Is there any meaningful way that one could optimize the above code?

Edit. Using the code of the accepted answer and substituting the following function gives the best results.

@njit
def get_c4(low_bound, high_bound, c2, c3):
    r1 = np.argwhere( c2 < low_bound )
    r2 = np.argwhere( c3 >= high_bound )

    if len(r1) == 0 and len(r2) == 0:
        return -1
    elif len(r1) == 0:
        return 1
    elif len(r2) == 0:
        return 0

    return int (r1[0] > r2[0])

Upvotes: 4

Views: 289

Answers (4)

villoro
villoro

Reputation: 1549

If you really need a fast solution you should use numba. An alternative to numba would be cython. Both compile your python code in c to make it way faster but tn my opinion numba is more simple and they have more or less the same performance.

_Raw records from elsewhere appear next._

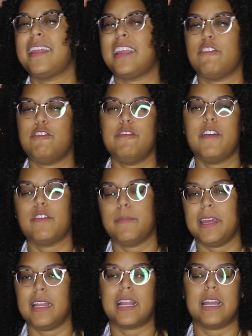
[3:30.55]
Like if you've ever
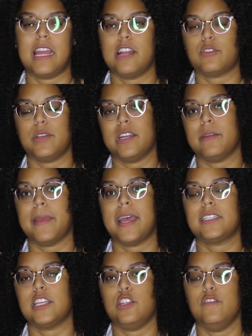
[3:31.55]
made like a natural hair
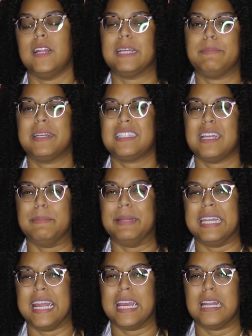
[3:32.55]
mask and you've like mixed up
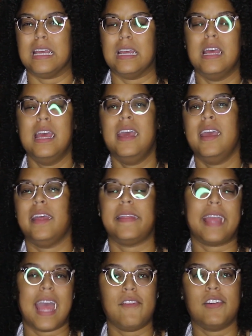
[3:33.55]
banana and
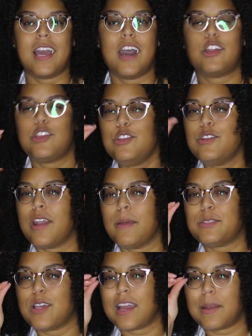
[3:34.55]
like avocado, you know what
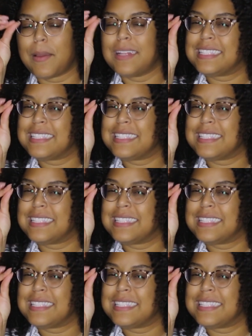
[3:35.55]
I'm talking about.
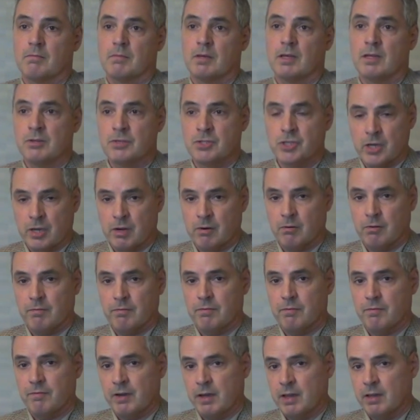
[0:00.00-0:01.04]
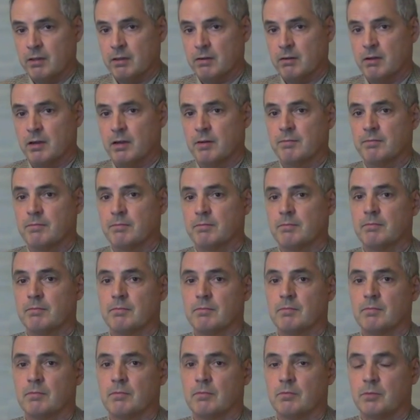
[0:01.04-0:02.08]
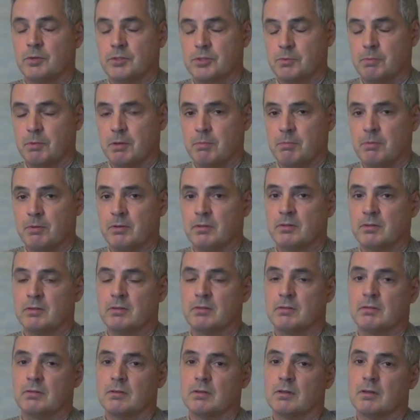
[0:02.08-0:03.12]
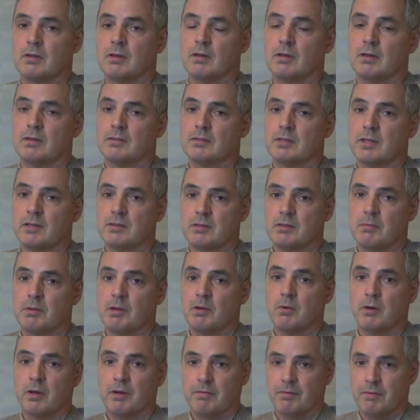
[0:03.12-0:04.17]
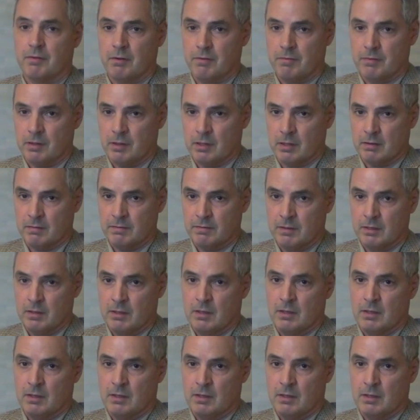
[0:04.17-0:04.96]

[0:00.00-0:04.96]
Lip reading: in general, for violent crime, which people tend to be quite fearful of,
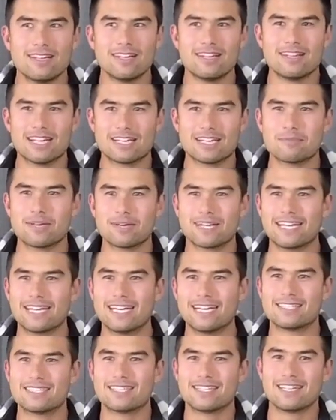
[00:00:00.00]
That's my
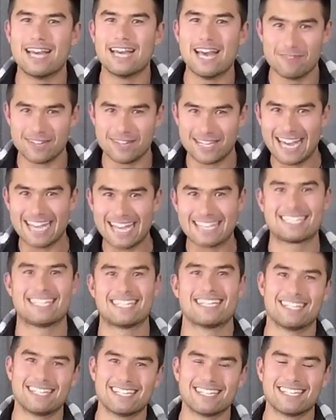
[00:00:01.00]
guess. Have a guess.
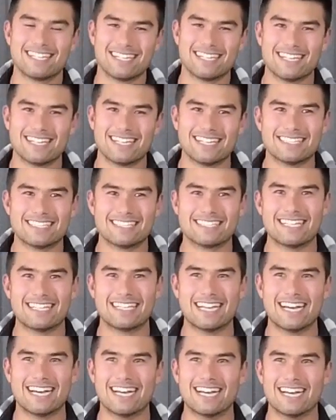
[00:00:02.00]
See
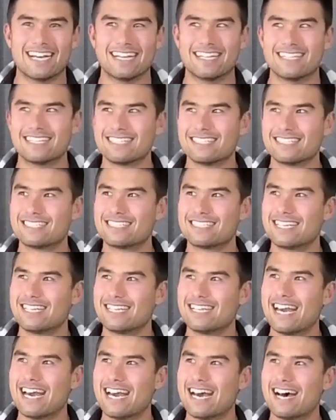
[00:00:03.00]
how,
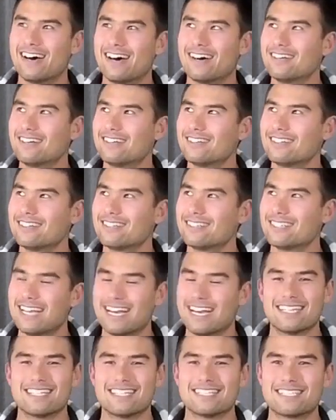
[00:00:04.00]

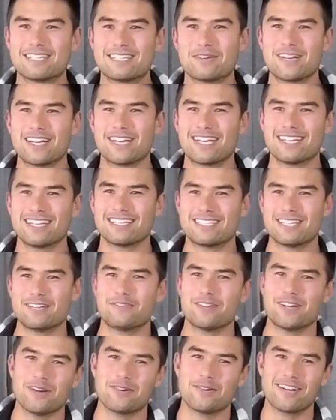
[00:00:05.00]
yeah, see if
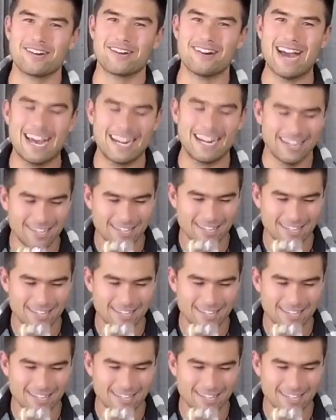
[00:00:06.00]
you know where you're at.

Compiling the code to c / Fortran is what makes numpy / pandas internal functions so fast. More info at the pandas documentation.

Let's first create the example:

import numpy as np
import pandas as pd
from numba import njit

df = pd.DataFrame({
    'C1': [2, 10, 8, 30],
    'C2': [5, 12, 3, 25],
    'C3': [5, 2, 17, 3]
})
coeff = pd.Series([3, 3, 5, 7])

And then by transforming to numba the code for the answer we get:

@njit
def event_v(data, coeff, rate_low=2, rate_high=2):

    out = -np.ones(len(data), dtype=np.int8)

    for k in range(len(data) - 1):

        next_val = data[k + 1, 0]
        c = coeff[k]

        low_bound = next_val - rate_low * c
        high_bound = next_val + rate_high * c

        for j in range(k + 1, len(data)):
            if data[j, 1] < low_bound:
                out[k] = 0
                break

            if data[j, 2] >= high_bound:
                out[k] = 1
                break

    return out

df["C4"] = event_v(df.values, coeff.values)

TEST with 10 000 rows:

n = 10_000
df = pd.DataFrame(np.random.randint(30, size=[n, 3]), columns=["C1", "C2", "C3"])
coeff = pd.Series(np.random.randint(10, size=n))

%timeit event_v(df.values, coeff.values)
3.39 ms ± 1.13 ms per loop (mean ± std. dev. of 7 runs, 1 loop each)

%timeit event(df, coeff) # Code from the question
28.4 s ± 1.02 s per loop (mean ± std. dev. of 7 runs, 1 loop each)

It is around 8500 times faster

TEST with 1 000 000 rows:

n = 1_000_000
df = pd.DataFrame(np.random.randint(30, size=[n, 3]), columns=["C1", "C2", "C3"])
coeff = pd.Series(np.random.randint(10, size=n))
%timeit event_v(df.values, coeff.values)
27.6 s ± 1.16 s per loop (mean ± std. dev. of 7 runs, 1 loop each)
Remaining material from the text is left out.